## Directions for this task
Each entry, from beginning to end, is to be transcribed verbatim.

──────────────────────────────

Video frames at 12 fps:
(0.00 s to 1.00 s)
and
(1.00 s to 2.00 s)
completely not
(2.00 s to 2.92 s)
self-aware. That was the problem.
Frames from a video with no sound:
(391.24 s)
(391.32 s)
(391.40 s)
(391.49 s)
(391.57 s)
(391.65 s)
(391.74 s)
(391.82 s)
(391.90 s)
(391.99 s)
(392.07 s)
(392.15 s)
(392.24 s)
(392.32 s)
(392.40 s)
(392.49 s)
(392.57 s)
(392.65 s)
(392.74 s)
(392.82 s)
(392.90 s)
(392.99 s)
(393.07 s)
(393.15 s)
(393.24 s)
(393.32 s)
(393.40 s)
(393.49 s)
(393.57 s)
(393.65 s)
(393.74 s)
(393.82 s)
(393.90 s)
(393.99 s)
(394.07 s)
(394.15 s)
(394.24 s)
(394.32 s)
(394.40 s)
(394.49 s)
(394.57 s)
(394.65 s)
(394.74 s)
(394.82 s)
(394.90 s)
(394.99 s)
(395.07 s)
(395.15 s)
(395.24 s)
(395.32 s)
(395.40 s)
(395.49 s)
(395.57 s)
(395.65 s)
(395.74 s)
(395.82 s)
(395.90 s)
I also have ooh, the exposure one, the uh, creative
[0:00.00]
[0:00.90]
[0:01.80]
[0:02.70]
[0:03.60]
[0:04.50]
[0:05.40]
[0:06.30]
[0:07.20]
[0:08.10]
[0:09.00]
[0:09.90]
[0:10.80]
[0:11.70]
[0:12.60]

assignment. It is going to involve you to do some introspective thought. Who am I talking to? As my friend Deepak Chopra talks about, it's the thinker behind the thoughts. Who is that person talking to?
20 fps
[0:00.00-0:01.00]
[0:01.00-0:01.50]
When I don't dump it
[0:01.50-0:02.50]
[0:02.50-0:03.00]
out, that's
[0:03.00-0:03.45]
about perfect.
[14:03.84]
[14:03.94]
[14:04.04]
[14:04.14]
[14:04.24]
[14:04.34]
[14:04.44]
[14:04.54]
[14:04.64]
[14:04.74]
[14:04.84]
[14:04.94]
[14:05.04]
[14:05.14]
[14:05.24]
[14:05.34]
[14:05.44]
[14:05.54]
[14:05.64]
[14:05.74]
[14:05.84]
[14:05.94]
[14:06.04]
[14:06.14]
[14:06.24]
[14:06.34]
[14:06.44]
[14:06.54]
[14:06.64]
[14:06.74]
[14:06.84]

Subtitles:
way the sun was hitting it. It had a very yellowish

──────────────────────────────

## Solved problem
Video frames at 12 fps:
(0.00 s to 1.00 s)
and
(1.00 s to 2.00 s)
completely not
(2.00 s to 2.92 s)
self-aware. That was the problem.
Frames from a video with no sound:
(391.24 s)
(391.32 s)
(391.40 s)
(391.49 s)
(391.57 s)
(391.65 s)
(391.74 s)
(391.82 s)
(391.90 s)
(391.99 s)
(392.07 s)
(392.15 s)
(392.24 s)
(392.32 s)
(392.40 s)
(392.49 s)
(392.57 s)
(392.65 s)
(392.74 s)
(392.82 s)
(392.90 s)
(392.99 s)
(393.07 s)
(393.15 s)
(393.24 s)
(393.32 s)
(393.40 s)
(393.49 s)
(393.57 s)
(393.65 s)
(393.74 s)
(393.82 s)
(393.90 s)
(393.99 s)
(394.07 s)
(394.15 s)
(394.24 s)
(394.32 s)
(394.40 s)
(394.49 s)
(394.57 s)
(394.65 s)
(394.74 s)
(394.82 s)
(394.90 s)
(394.99 s)
(395.07 s)
(395.15 s)
(395.24 s)
(395.32 s)
(395.40 s)
(395.49 s)
(395.57 s)
(395.65 s)
(395.74 s)
(395.82 s)
(395.90 s)
I also have ooh, the exposure one, the uh, creative
[0:00.00]
[0:00.90]
[0:01.80]
[0:02.70]
[0:03.60]
[0:04.50]
[0:05.40]
[0:06.30]
[0:07.20]
[0:08.10]
[0:09.00]
[0:09.90]
[0:10.80]
[0:11.70]
[0:12.60]

assignment. It is going to involve you to do some introspective thought. Who am I talking to? As my friend Deepak Chopra talks about, it's the thinker behind the thoughts. Who is that person talking to?
20 fps
[0:00.00-0:01.00]
[0:01.00-0:01.50]
When I don't dump it
[0:01.50-0:02.50]
[0:02.50-0:03.00]
out, that's
[0:03.00-0:03.45]
about perfect.
[14:03.84]
[14:03.94]
[14:04.04]
[14:04.14]
[14:04.24]
[14:04.34]
[14:04.44]
[14:04.54]
[14:04.64]
[14:04.74]
[14:04.84]
[14:04.94]
[14:05.04]
[14:05.14]
[14:05.24]
[14:05.34]
[14:05.44]
[14:05.54]
[14:05.64]
[14:05.74]
[14:05.84]
[14:05.94]
[14:06.04]
[14:06.14]
[14:06.24]
[14:06.34]
[14:06.44]
[14:06.54]
[14:06.64]
[14:06.74]
[14:06.84]

Subtitles:
way the sun was hitting it. It had a very yellowish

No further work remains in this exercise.